Top Iraqi Muslim cleric Grand Ayatollah Ali al-Sistani on Saturday demanded the release of 18 Turkish workers kidnapped in Baghdad by unknown militants, saying it harmed the image of Islam
Top Iraqi Muslim cleric Grand Ayatollah Ali al-Sistani on Saturday demanded the release of 18 Turkish workers kidnapped in Baghdad by unknown militants, saying it harmed the image of Islam.
The Turkish men, who were working on a football stadium project, were seized in Baghdad's Sadr City area earlier this month, and a group presenting itself as a Shiite group claimed the kidnappings in a video posted online.
"We demand the release of the kidnapped men and the end of such practices, which harm the image of Islam" in general and Shiites specifically, Sistani's office said in a statement.
Such actions also lead to "reducing the prestige of the state and weakening the elected government," the statement on Sistani's website said.
In the video, militants armed with submachine guns and wearing black uniforms, sunglasses and balaclavas stood behind the kidnapped Turks and identified themselves as "Furaq al-Mawt," or "Death Squads."
One of their demands was that Turkey order rebel forces to stop besieging four Shiite villages in northern Syria.
But this group may not be a Shiite one and its action could also potentially be to mislead, and the group's make-up and provenance were not immediately clear.
The demands, addressed to Turkish President Recep Tayyip Erdogan, also included Ankara stopping "the flow of militants from Turkey to Iraq," and "the passage of stolen oil from Kurdistan through Turkish territory."

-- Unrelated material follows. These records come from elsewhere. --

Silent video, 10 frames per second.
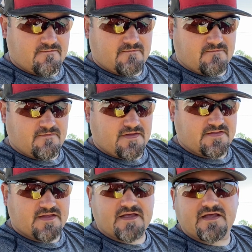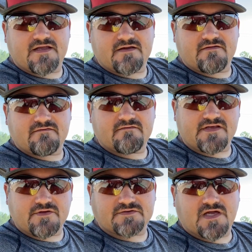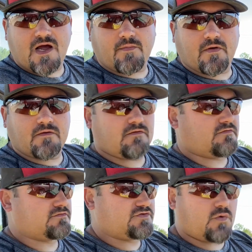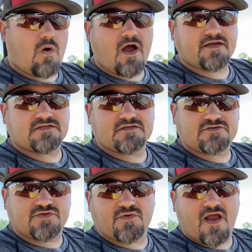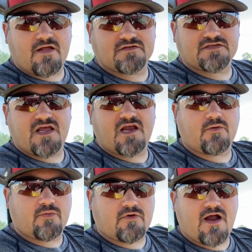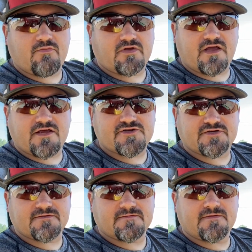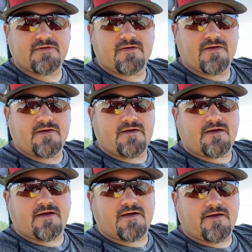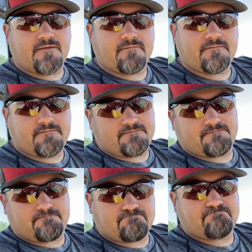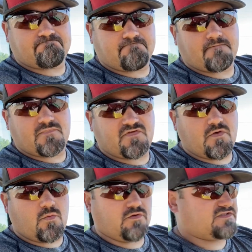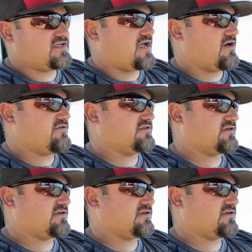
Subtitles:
then Yield Topper twice, 2 gallons an acre per application. So we'll see how thisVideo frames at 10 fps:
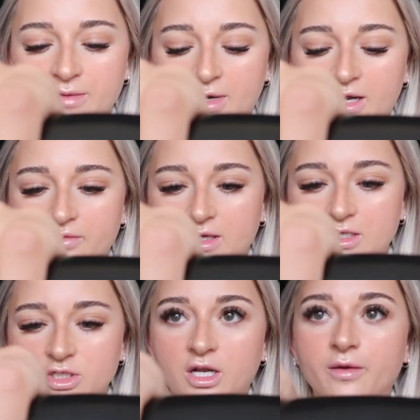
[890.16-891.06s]
get my
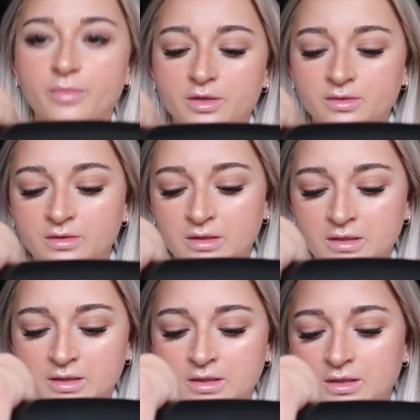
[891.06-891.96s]
navigation up.
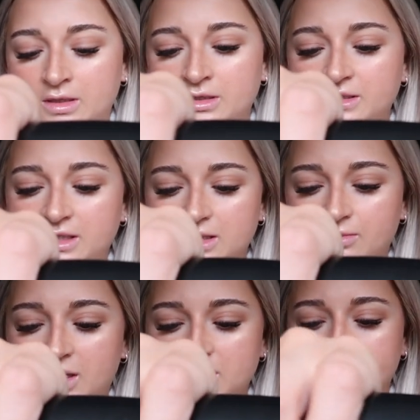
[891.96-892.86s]
6
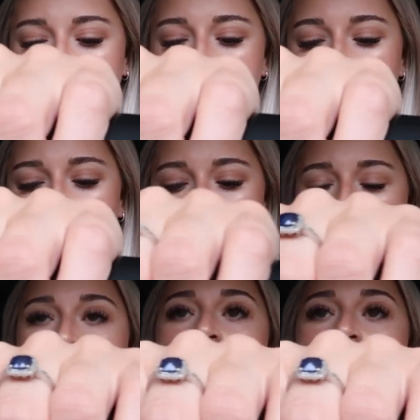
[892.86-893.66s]
minutes from here.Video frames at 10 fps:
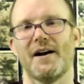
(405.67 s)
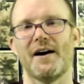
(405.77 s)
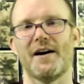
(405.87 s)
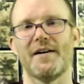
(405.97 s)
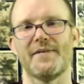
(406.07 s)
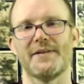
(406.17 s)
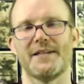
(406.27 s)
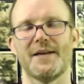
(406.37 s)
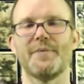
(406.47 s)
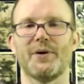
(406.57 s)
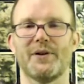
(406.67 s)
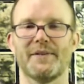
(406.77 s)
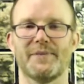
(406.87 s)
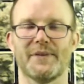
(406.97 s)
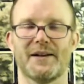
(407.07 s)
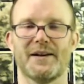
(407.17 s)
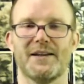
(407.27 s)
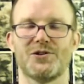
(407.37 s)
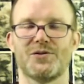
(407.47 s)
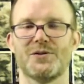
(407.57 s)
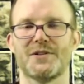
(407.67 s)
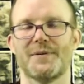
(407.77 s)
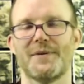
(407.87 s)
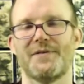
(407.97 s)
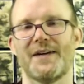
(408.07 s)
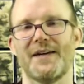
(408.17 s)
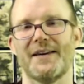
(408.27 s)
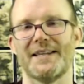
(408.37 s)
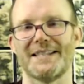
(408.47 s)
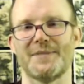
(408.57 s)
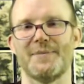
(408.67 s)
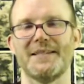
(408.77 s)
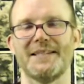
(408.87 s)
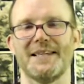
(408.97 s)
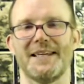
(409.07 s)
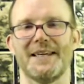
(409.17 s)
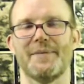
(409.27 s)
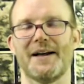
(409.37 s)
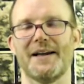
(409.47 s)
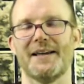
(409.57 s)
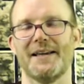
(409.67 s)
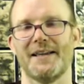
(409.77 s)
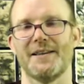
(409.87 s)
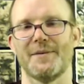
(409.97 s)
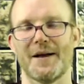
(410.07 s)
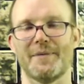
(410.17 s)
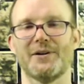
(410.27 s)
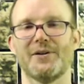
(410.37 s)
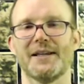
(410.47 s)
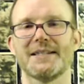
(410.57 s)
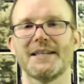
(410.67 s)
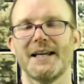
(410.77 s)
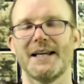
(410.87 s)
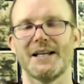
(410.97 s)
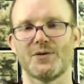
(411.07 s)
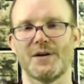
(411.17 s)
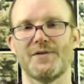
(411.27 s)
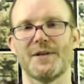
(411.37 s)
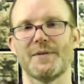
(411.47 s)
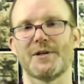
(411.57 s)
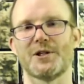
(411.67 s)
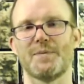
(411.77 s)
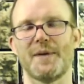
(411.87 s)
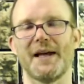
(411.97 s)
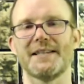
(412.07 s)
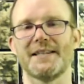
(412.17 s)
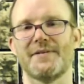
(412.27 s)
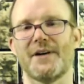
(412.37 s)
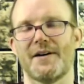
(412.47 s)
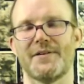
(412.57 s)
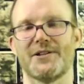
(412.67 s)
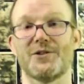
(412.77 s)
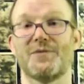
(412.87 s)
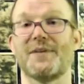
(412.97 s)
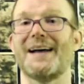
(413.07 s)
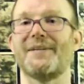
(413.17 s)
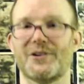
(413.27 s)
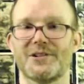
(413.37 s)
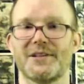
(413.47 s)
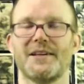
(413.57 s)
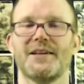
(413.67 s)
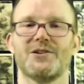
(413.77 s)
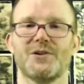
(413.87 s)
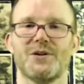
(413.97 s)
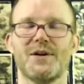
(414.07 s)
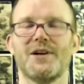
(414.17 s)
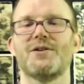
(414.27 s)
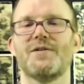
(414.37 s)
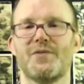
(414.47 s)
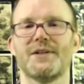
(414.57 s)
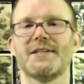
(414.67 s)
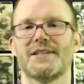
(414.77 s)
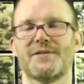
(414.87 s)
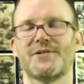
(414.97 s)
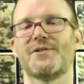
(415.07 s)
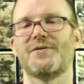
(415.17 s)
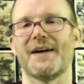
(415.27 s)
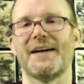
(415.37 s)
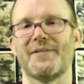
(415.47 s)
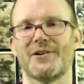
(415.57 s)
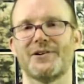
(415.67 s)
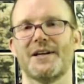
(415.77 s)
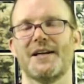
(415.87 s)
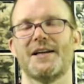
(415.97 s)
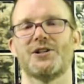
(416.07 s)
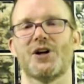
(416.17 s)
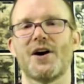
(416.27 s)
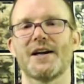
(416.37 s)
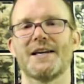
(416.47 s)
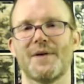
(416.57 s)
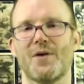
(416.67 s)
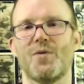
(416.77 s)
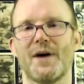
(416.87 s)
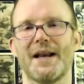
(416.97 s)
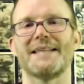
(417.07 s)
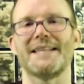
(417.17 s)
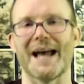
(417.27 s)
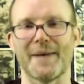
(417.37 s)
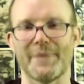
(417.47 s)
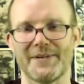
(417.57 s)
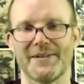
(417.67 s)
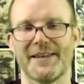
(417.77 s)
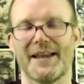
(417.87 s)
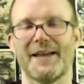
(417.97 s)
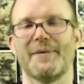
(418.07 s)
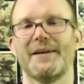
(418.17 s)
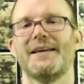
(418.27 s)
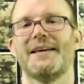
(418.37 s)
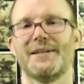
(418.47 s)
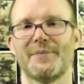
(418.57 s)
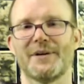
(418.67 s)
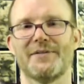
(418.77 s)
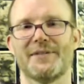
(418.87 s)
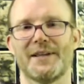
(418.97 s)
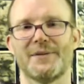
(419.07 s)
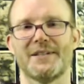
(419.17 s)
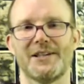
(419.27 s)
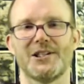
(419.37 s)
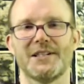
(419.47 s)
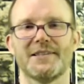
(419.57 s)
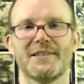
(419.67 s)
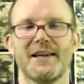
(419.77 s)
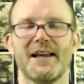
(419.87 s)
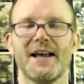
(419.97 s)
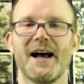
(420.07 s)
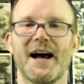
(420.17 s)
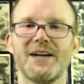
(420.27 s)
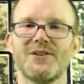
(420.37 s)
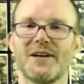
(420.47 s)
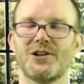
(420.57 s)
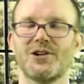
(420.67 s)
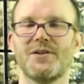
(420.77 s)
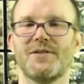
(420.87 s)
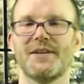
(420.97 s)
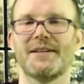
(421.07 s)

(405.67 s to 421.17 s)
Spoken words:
of the temple in Jerusalem in 586 BCE by the Babylonians. It's written from the perspective of the survivors. So you hear the voices of survivors talking about what has happened to them in the book of Lamentations. I try to show that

"If Erdogan and his party do not respond, we will crush Turkish interests and their agents in Iraq by the most violent means," the group said in the video, which lacked the polished production quality found in most militant propaganda in Iraq.
Dozens of Turks have been kidnapped and released in Iraq in the past 18 months by the ISIL terrorist group, which overran large parts of the country last year.